Les 7 planches de la ruse
Les 7 planches de la ruse

Spectacle de la Compagnie 111 (31), vu au 104 (Paris 19°), avec le Théâtre de la Ville, le 20/11/2015

Conception : Aurélien Bory

Interprétation : 14 acrobates-chanteurs de l’opéra de Dalian (Chine)

Genre : Cirque

Public : Tout public à partir de 14 ans

Durée : 1h10

Quand Aurélien Bory présente un nouveau spectacle, je me précipite toujours pour le voir. "Les 7 planches de la ruse" ne sont pas, à proprement parler, un spectacle nouveau puisqu'elles ont été créées en 2007. Fidèle au formalisme de l’auteur, cet opus est beau mais décevant. La marque de fabrique d’Aurélien Bory, c’est le dessin de l’espace, la lumière, le jeu de l’acteur-acrobate avec ou contre une structure mouvante. "Les 7 planches de la ruse" n’échappent pas à la règle. La structure – personnage principal de la pièce – qu’il va falloir défier, c’est un tangram géant, vous savez, ce jeu chinois très ancien, constitué de 7 pièces triangulaires que l’on associe à sa guise pour créer de nouvelles formes. Cette structure nous invite naturellement en Chine et c’est à une troupe de 14 acrobates-chanteurs de l’opéra de Dalian qu’il revient de dompter la "machine".

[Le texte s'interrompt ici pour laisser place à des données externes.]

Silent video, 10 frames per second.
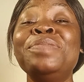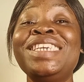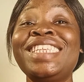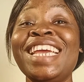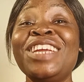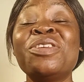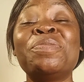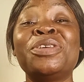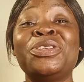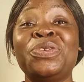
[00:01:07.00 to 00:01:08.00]
Mistake
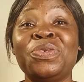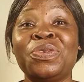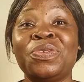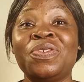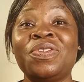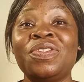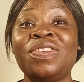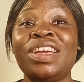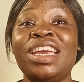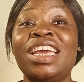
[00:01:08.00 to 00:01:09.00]
number two
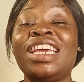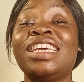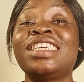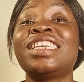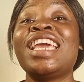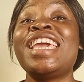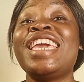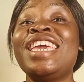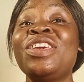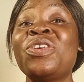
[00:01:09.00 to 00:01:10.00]
is
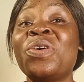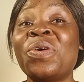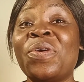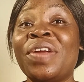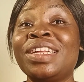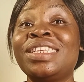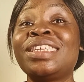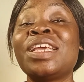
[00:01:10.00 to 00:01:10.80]
incorrect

Je suppose donc qu’Aurélien Bory veut nous donner sa vision de la Chine contemporaine. Une société écartelée entre tradition (incarnée par les chanteuses d’opéra, une violoncelliste, et une scène fugace de tai-chi en ombre chinoise) et modernité écrasante (le tangram dessine tantôt des masses urbaines, tantôt des mâchoires dévorantes) ; une société où la foule avance en ordre et se compacte pour déplacer collectivement des montagnes (le tangram) ; une société où l’individu – ici une jeune femme et un jeune homme – semble toujours sur le point d’être écrasé sous le poids d’une machinerie qui le dépasse.

Aurélien Bory est catalogué, à tort ou à raison, comme circassien. En conséquence, il n’y a pas de texte. Que de la musique, trop de musique, une musique qui, hormis l’opéra chinois, génère une certaine angoisse. La lumière, toute en cyclo aux couleurs vives, participe de cette ambiance. Bref, les images sont belles mais on s’ennuie terriblement ! Il n’y a pas de rythme. A chaque nouvelle figure, on se dit : "Tiens, ça va démarrer !" Mais ça ne démarre jamais. On a la fâcheuse impression qu’Aurélien Bory, après avoir joué en solitaire au solitaire et découvert les ressources plastiques et mathématiques du tangram, s’est contenté de le transposer sur scène avec un vague propos. De fait, le spectacle se résume à un déplacement des pièces du tangram ! Et quand on sait l’incroyable potentiel des artistes chinois, il est bien triste de les voir réduits au simple rôle de manipulateurs !

Aurélien Bory reste un maître incontesté de l’espace et de l’image. De ce point de vue, le spectacle est réussi. Mais les belles images ne font pas un spectacle ! Dénuées de jeu, de rythme et de narration claire, "les 7 planches de la ruse" ne convainquent pas.